"""

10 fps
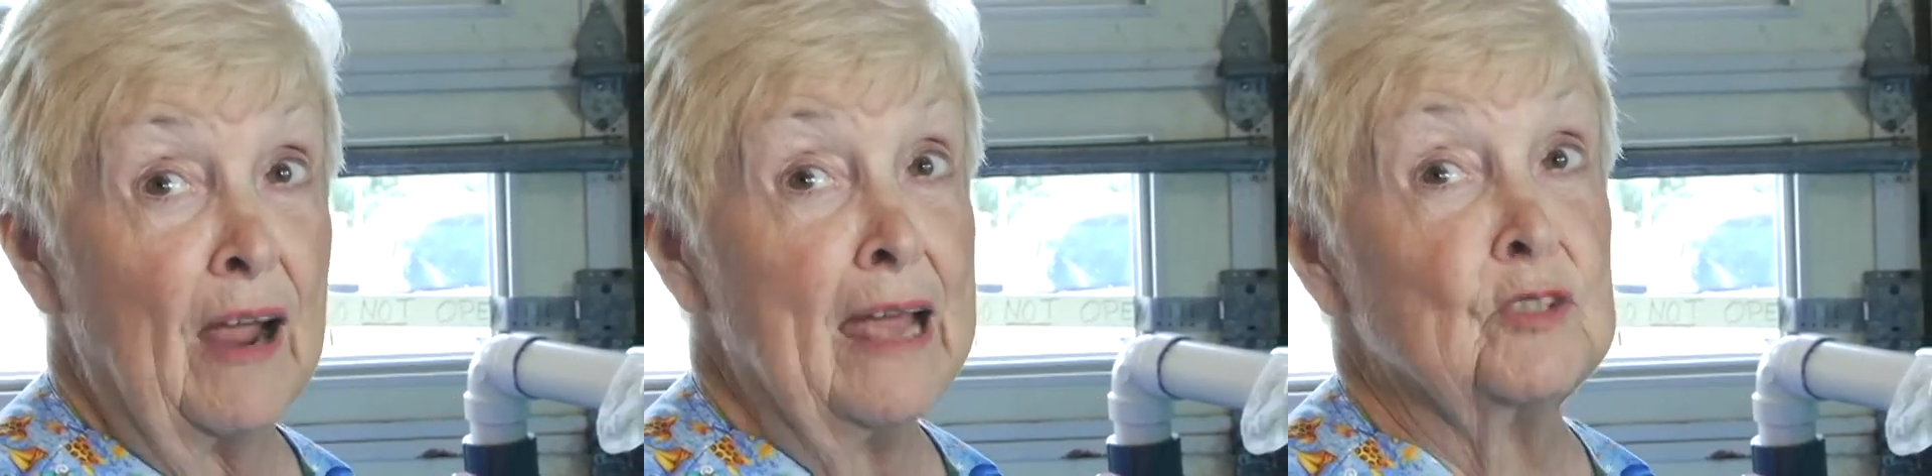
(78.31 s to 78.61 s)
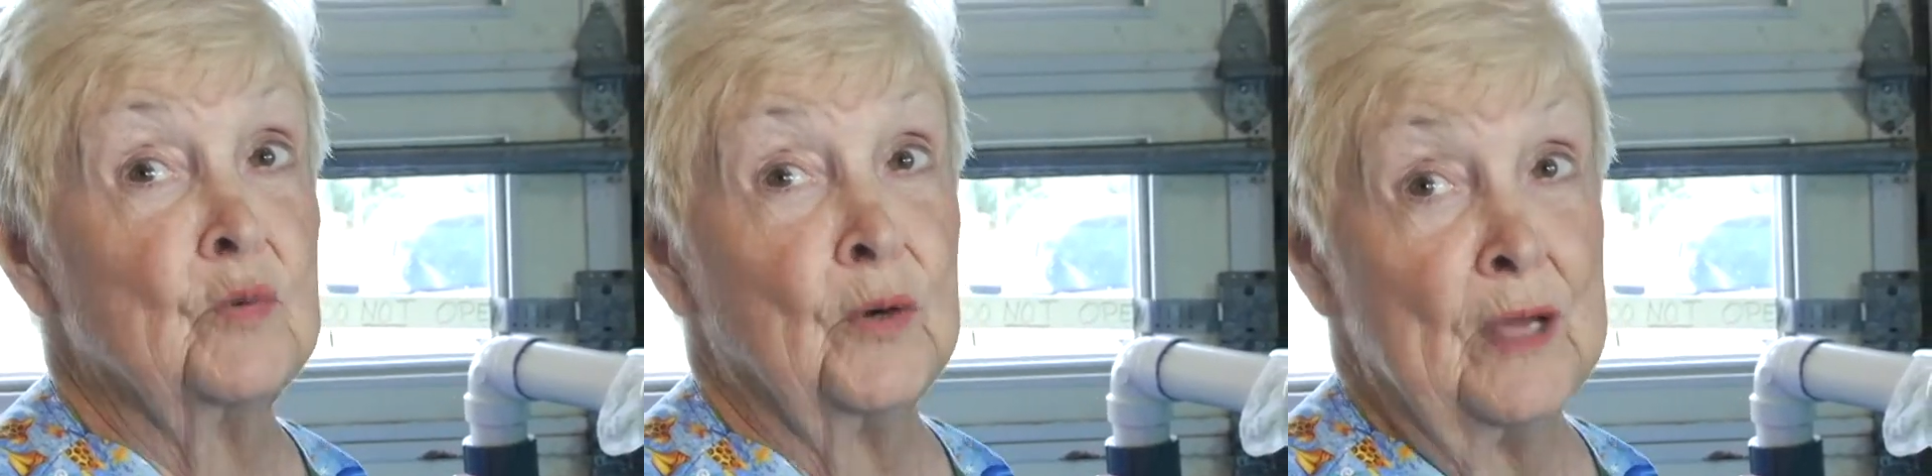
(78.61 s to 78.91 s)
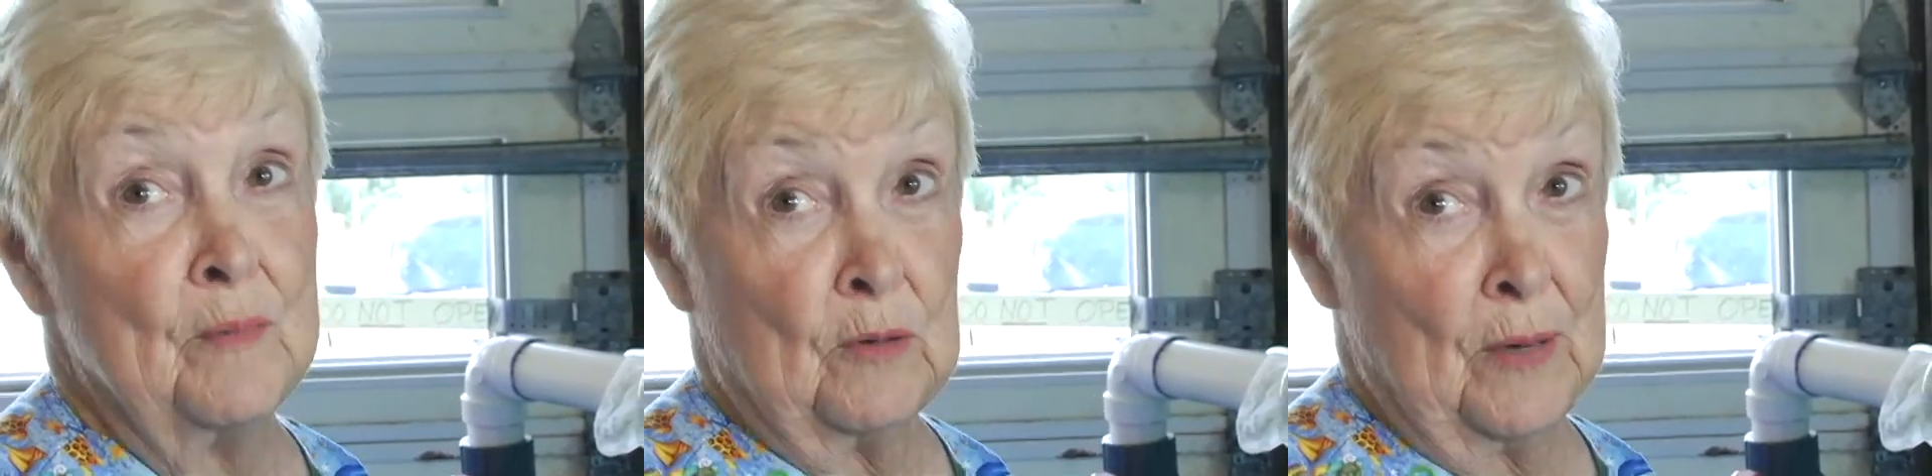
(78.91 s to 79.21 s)
have to worry
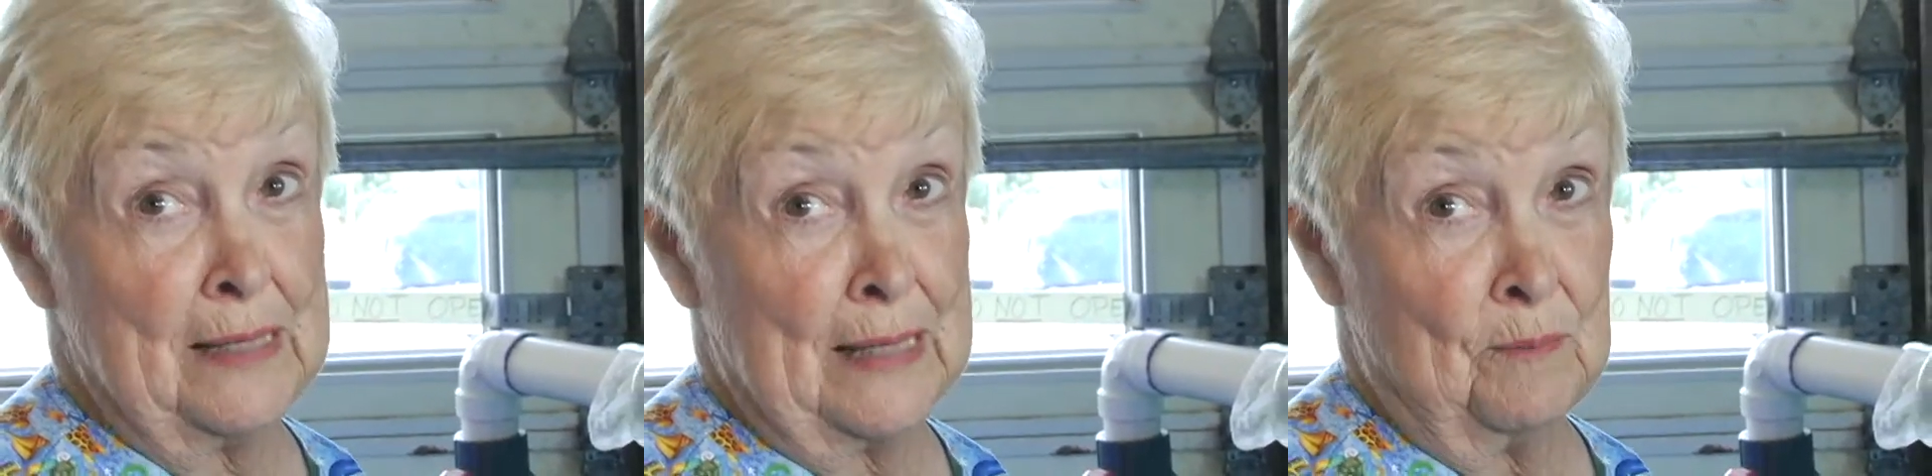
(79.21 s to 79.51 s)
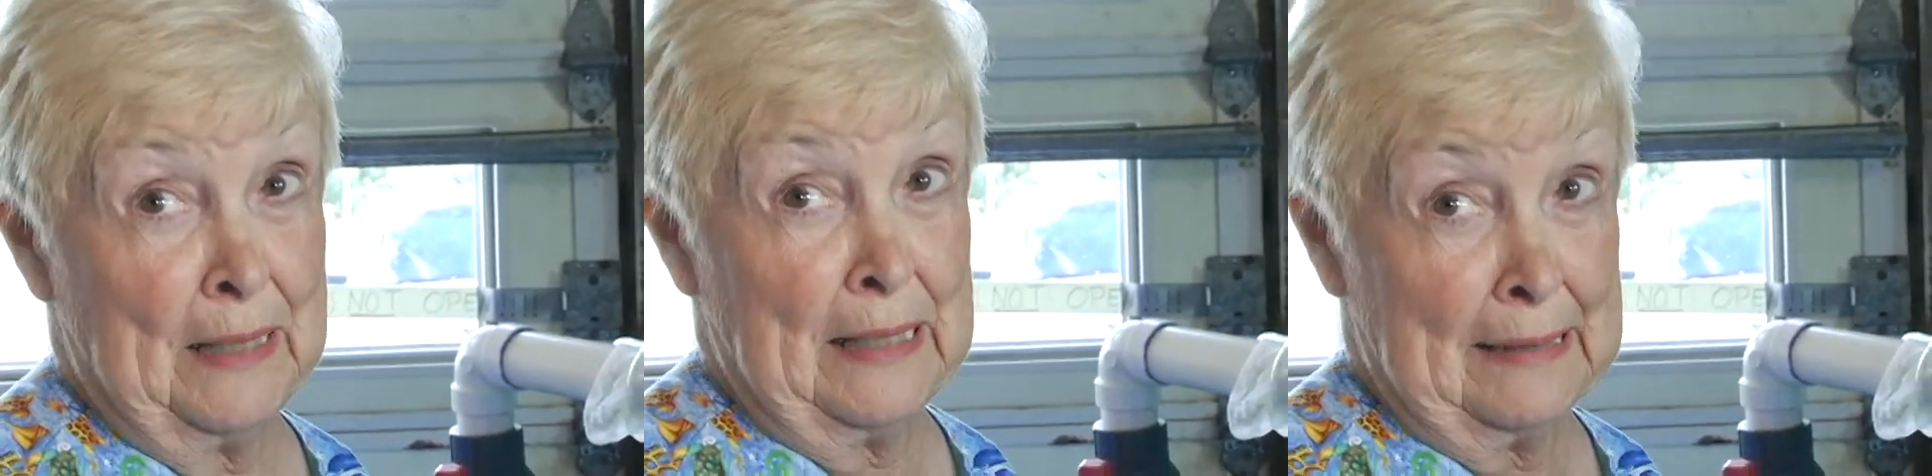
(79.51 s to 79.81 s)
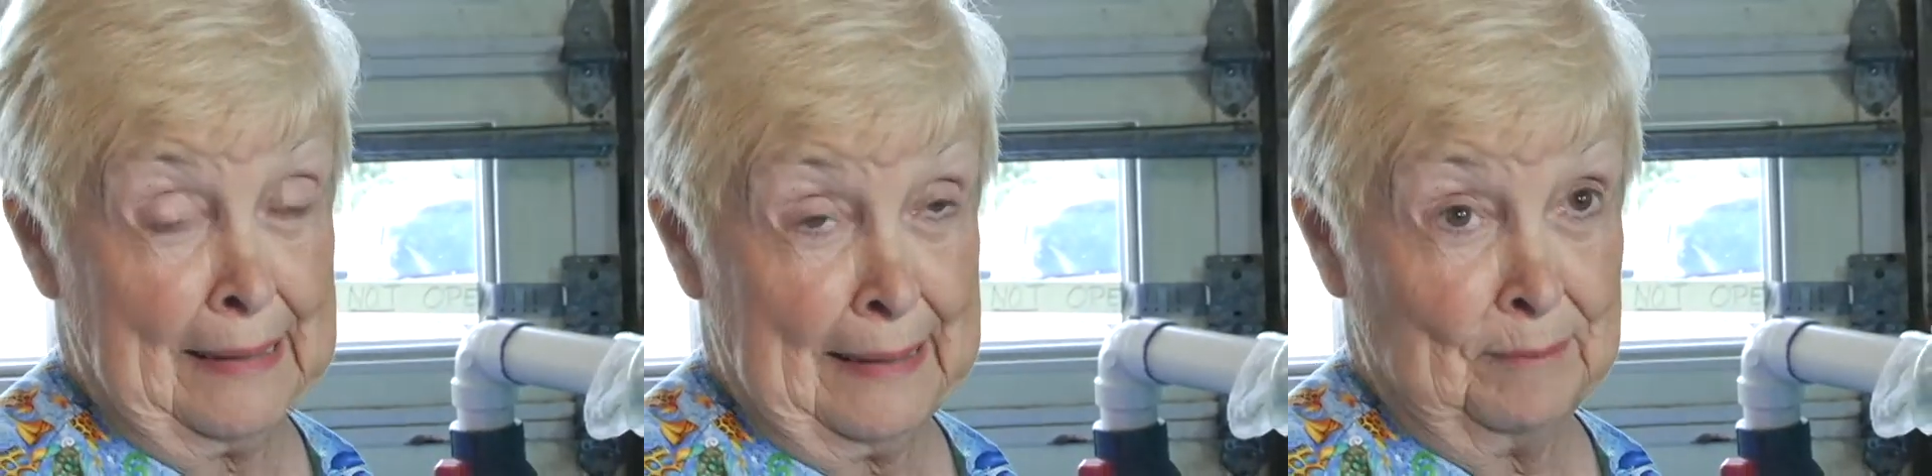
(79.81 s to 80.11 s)
about raising money
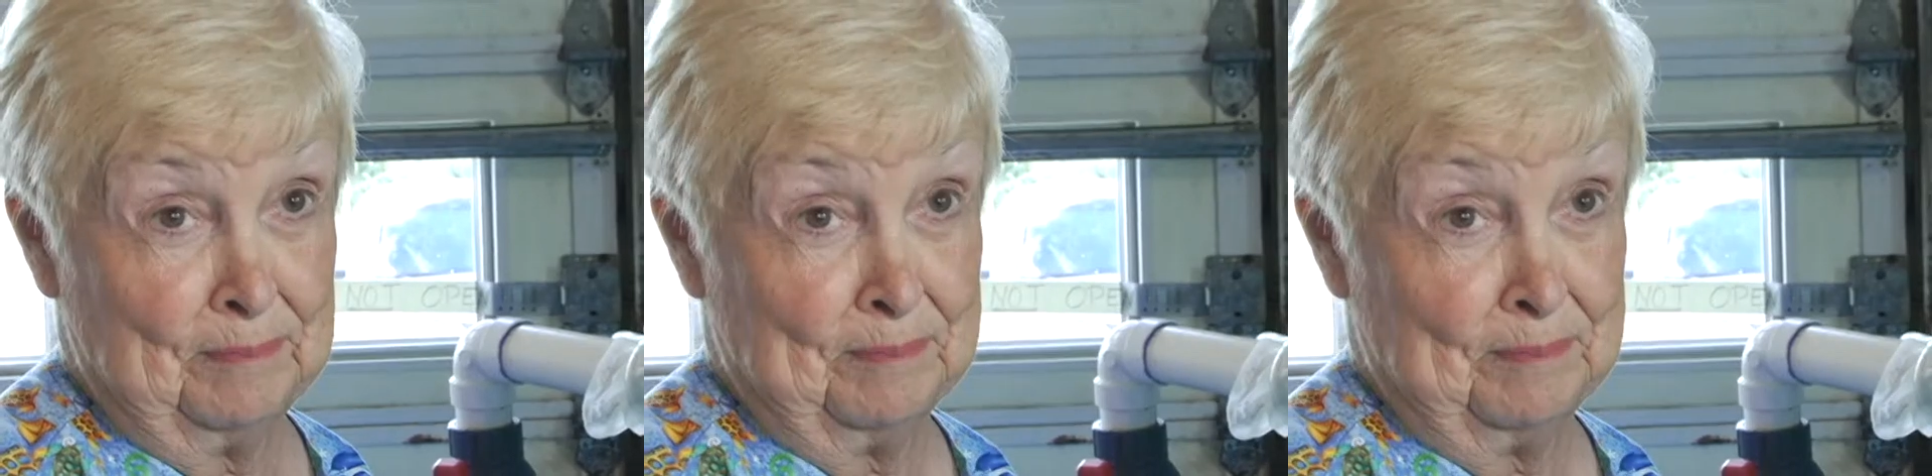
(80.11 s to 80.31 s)
again.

"""

**Description of the task**. Word for word, return the entries above, but without any pictures.

**Solution for this exercise**.
10 fps
(78.31 s to 78.61 s)
(78.61 s to 78.91 s)
(78.91 s to 79.21 s)
have to worry
(79.21 s to 79.51 s)
(79.51 s to 79.81 s)
(79.81 s to 80.11 s)
about raising money
(80.11 s to 80.31 s)
again.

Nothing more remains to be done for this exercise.